**Input records**
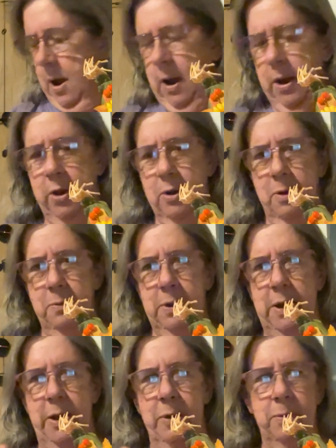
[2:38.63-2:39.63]
You know,
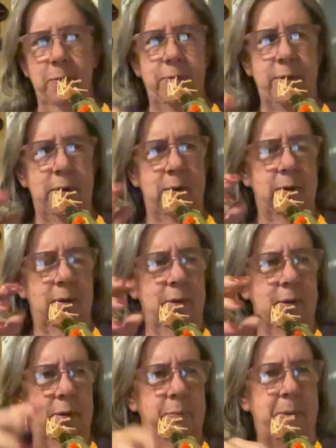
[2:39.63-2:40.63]
needles and
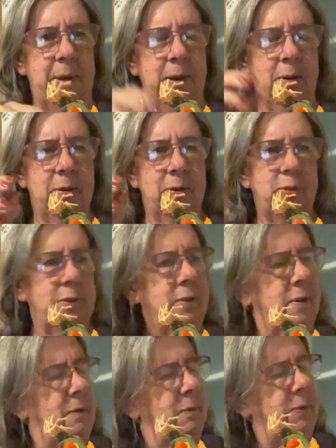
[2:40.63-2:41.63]
the pin
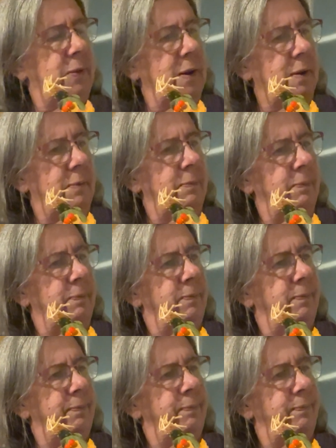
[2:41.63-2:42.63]
cushion with the
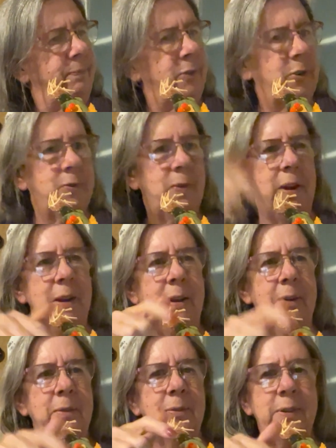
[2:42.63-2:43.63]
straight
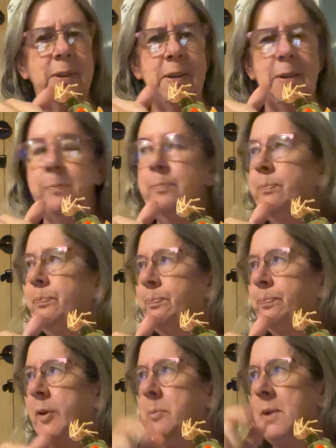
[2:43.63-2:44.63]
needles in it,
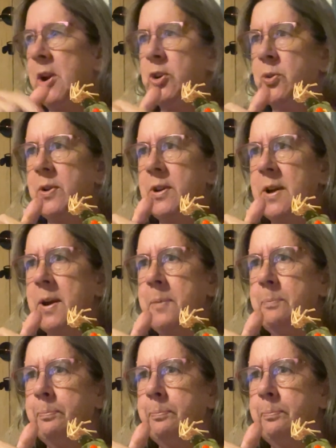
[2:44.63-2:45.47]
measuring tape,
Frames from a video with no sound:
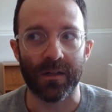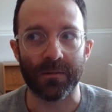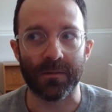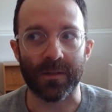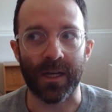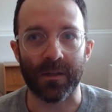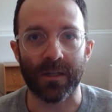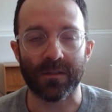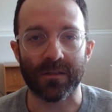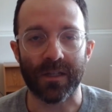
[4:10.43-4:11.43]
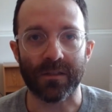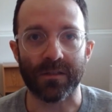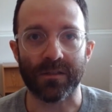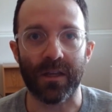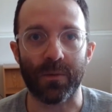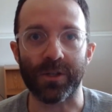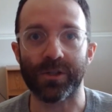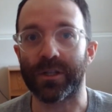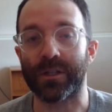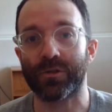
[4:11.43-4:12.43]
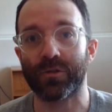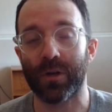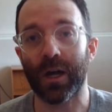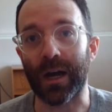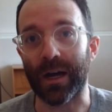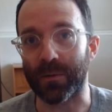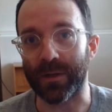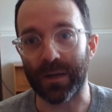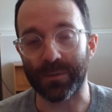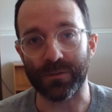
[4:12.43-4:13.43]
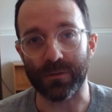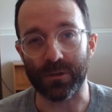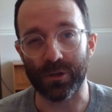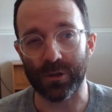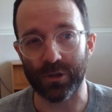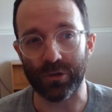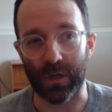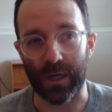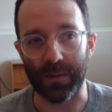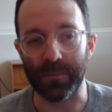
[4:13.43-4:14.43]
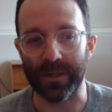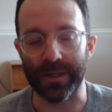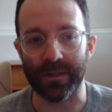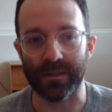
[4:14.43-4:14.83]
Now, that's not to say we shouldn't try. We absolutely should try, but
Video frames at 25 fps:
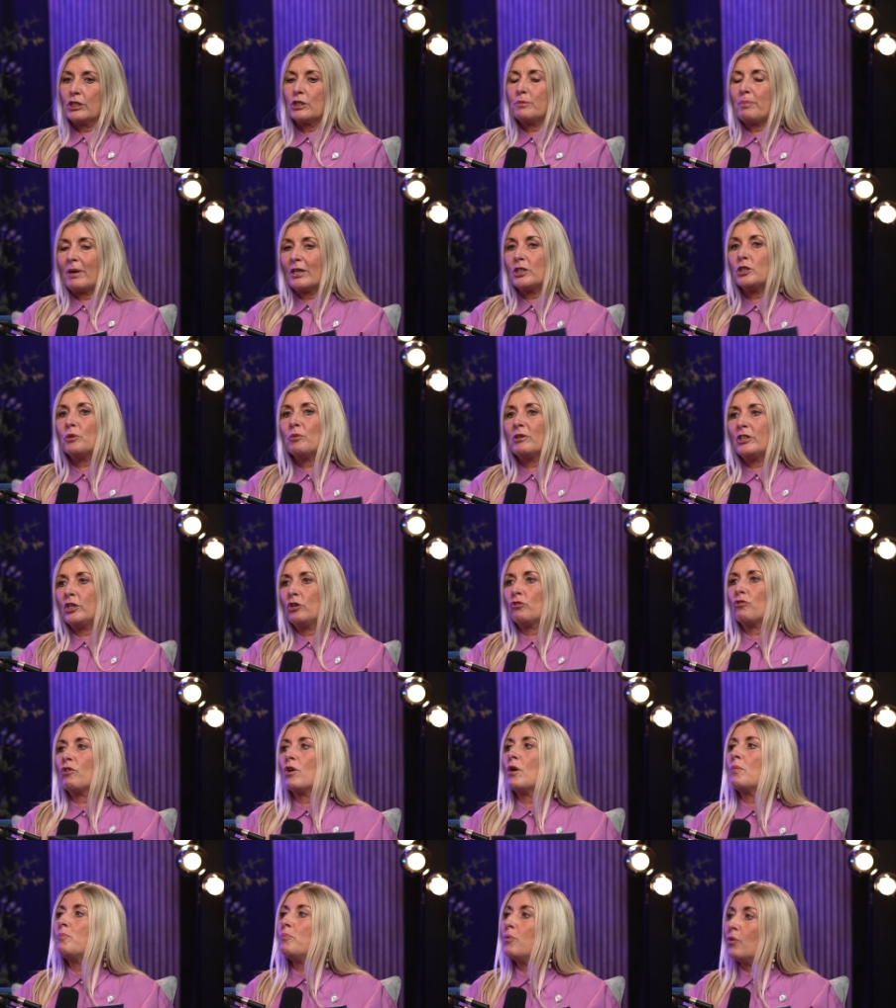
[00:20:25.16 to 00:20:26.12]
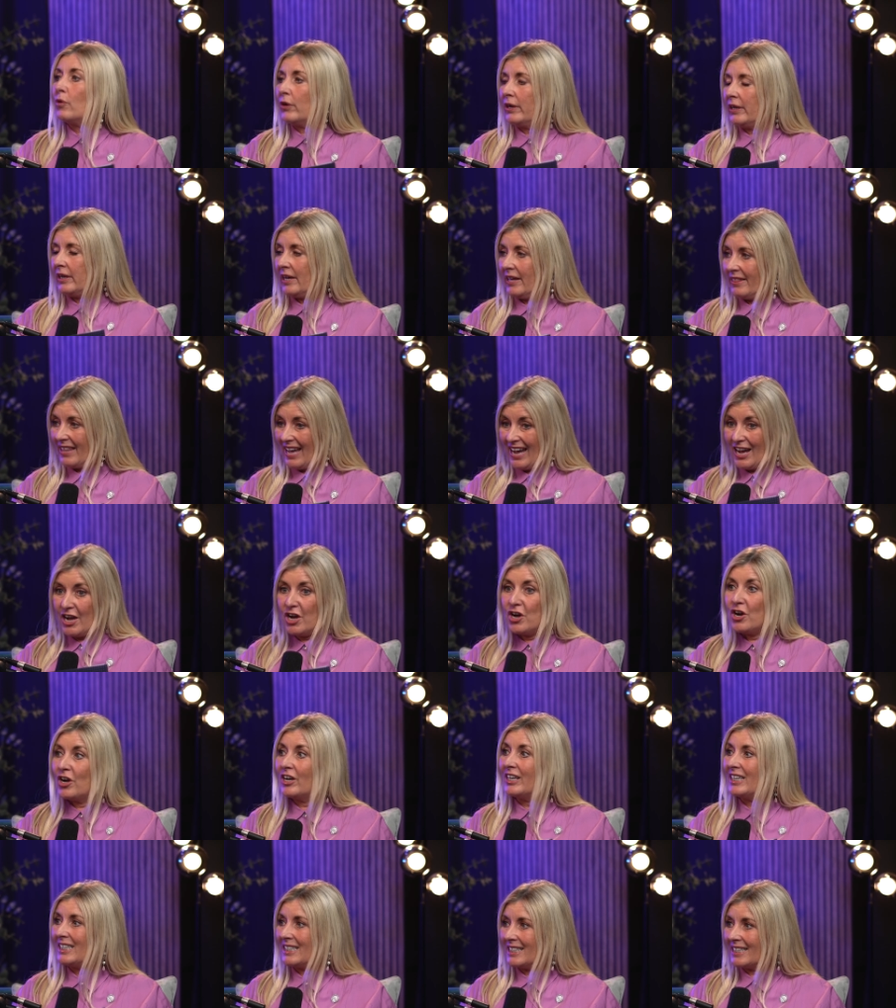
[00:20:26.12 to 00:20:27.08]
especially when you're at a point at that
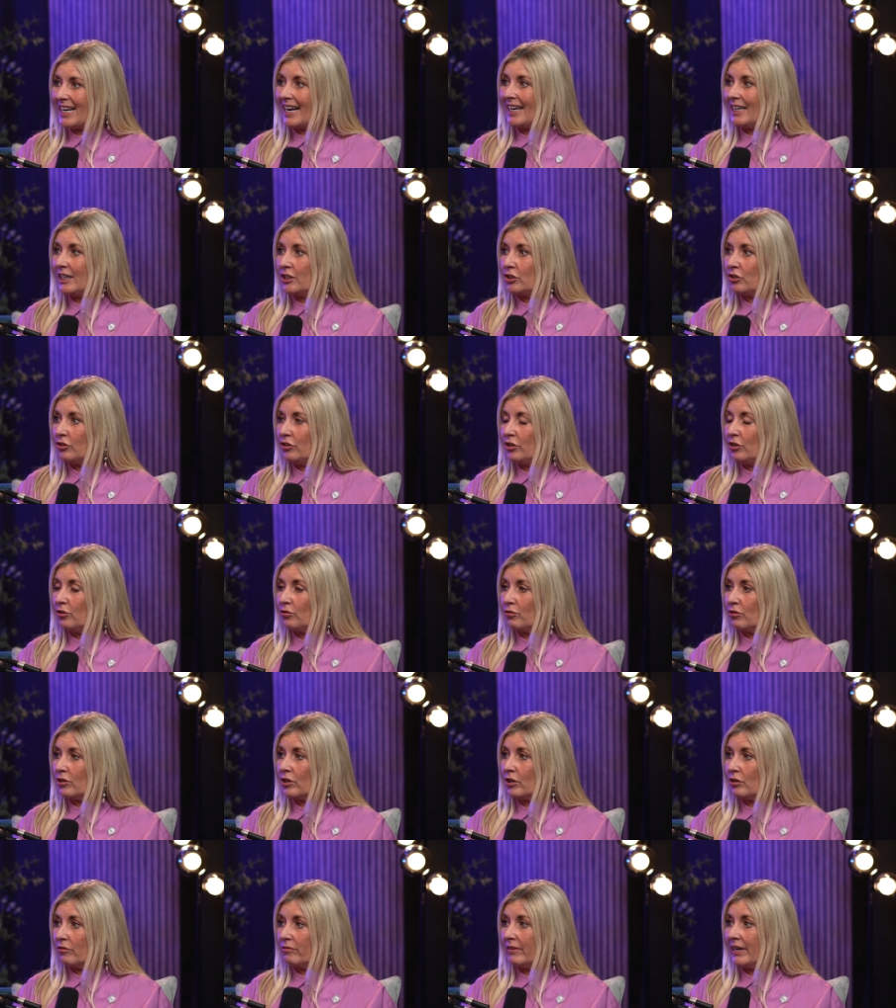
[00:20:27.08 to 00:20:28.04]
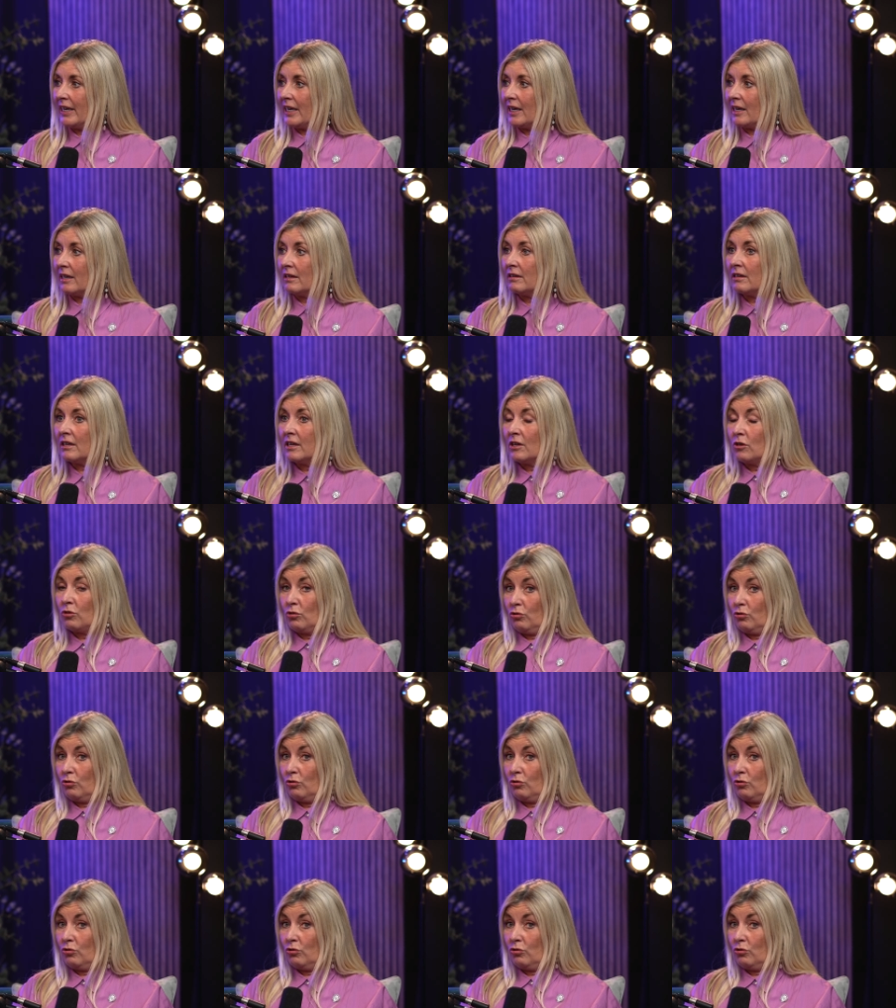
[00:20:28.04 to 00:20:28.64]
early stage in your career mm-hmm.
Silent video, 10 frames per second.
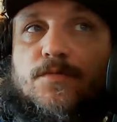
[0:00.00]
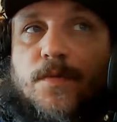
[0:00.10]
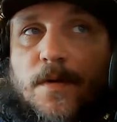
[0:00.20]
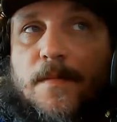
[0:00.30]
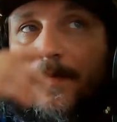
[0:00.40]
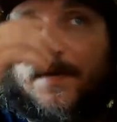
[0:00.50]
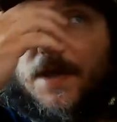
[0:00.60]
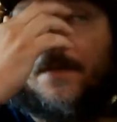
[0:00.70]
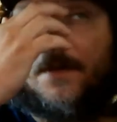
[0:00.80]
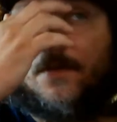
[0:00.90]
probably
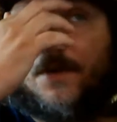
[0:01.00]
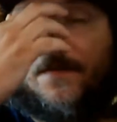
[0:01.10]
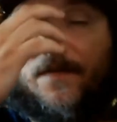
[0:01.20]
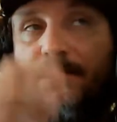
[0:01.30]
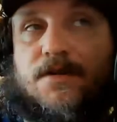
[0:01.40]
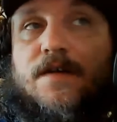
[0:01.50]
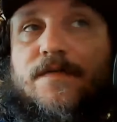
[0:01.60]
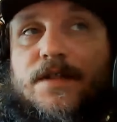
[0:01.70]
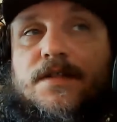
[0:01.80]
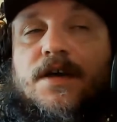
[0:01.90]
be able to give a
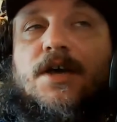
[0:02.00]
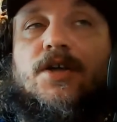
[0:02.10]
relevant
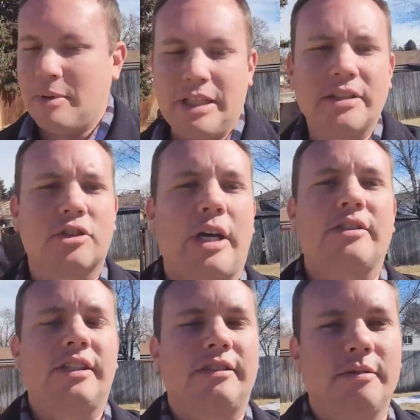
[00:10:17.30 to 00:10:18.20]
mean, these trail
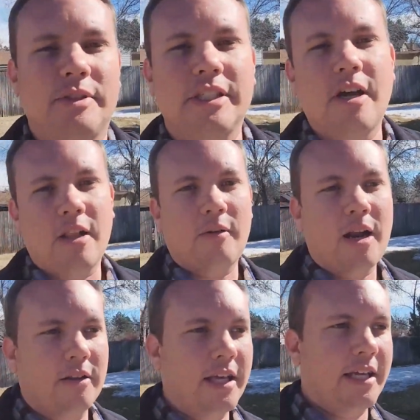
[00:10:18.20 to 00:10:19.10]
systems in
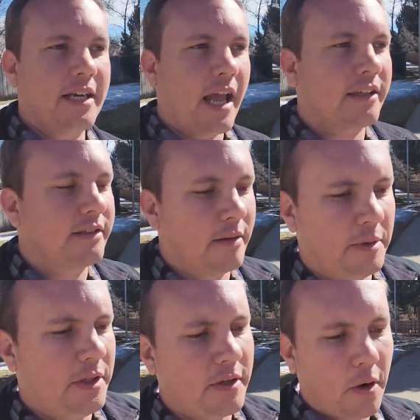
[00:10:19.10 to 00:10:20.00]
Colorado, they connect. I mean,
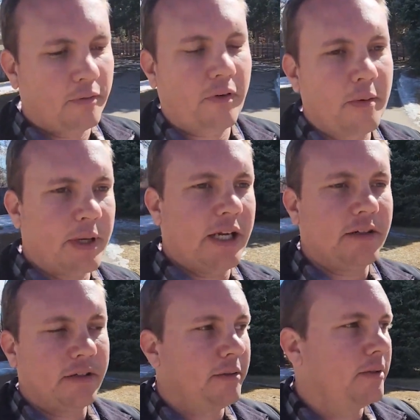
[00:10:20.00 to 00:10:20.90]
you can go from here
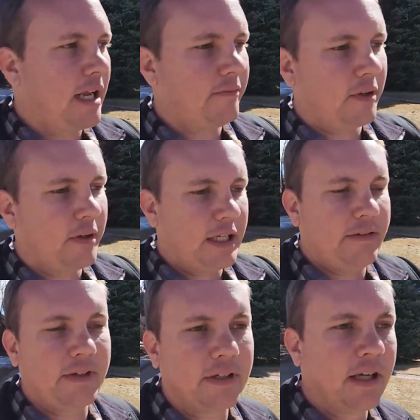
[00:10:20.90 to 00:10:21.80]
to Denver,
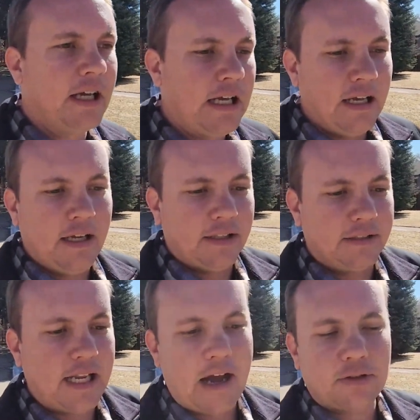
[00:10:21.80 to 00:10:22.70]
even
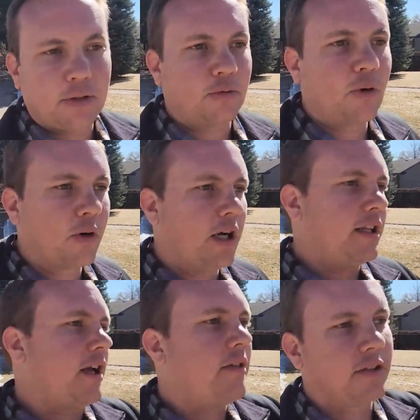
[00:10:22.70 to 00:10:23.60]
down to Aurora on
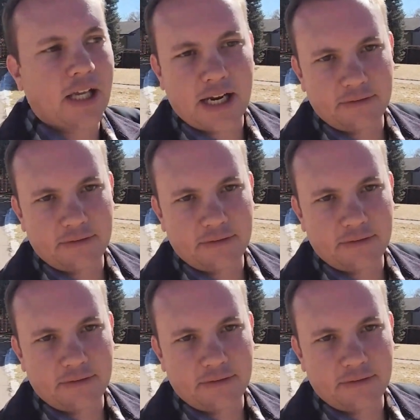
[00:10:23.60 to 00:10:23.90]
the other side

**Brief**
Transcribe the records above exactly, omitting every picture they contain.

**Solved problem**
[2:38.63-2:39.63]
You know,
[2:39.63-2:40.63]
needles and
[2:40.63-2:41.63]
the pin
[2:41.63-2:42.63]
cushion with the
[2:42.63-2:43.63]
straight
[2:43.63-2:44.63]
needles in it,
[2:44.63-2:45.47]
measuring tape,
Frames from a video with no sound:
[4:10.43-4:11.43]
[4:11.43-4:12.43]
[4:12.43-4:13.43]
[4:13.43-4:14.43]
[4:14.43-4:14.83]
Now, that's not to say we shouldn't try. We absolutely should try, but
Video frames at 25 fps:
[00:20:25.16 to 00:20:26.12]
[00:20:26.12 to 00:20:27.08]
especially when you're at a point at that
[00:20:27.08 to 00:20:28.04]
[00:20:28.04 to 00:20:28.64]
early stage in your career mm-hmm.
Silent video, 10 frames per second.
[0:00.00]
[0:00.10]
[0:00.20]
[0:00.30]
[0:00.40]
[0:00.50]
[0:00.60]
[0:00.70]
[0:00.80]
[0:00.90]
probably
[0:01.00]
[0:01.10]
[0:01.20]
[0:01.30]
[0:01.40]
[0:01.50]
[0:01.60]
[0:01.70]
[0:01.80]
[0:01.90]
be able to give a
[0:02.00]
[0:02.10]
relevant
[00:10:17.30 to 00:10:18.20]
mean, these trail
[00:10:18.20 to 00:10:19.10]
systems in
[00:10:19.10 to 00:10:20.00]
Colorado, they connect. I mean,
[00:10:20.00 to 00:10:20.90]
you can go from here
[00:10:20.90 to 00:10:21.80]
to Denver,
[00:10:21.80 to 00:10:22.70]
even
[00:10:22.70 to 00:10:23.60]
down to Aurora on
[00:10:23.60 to 00:10:23.90]
the other side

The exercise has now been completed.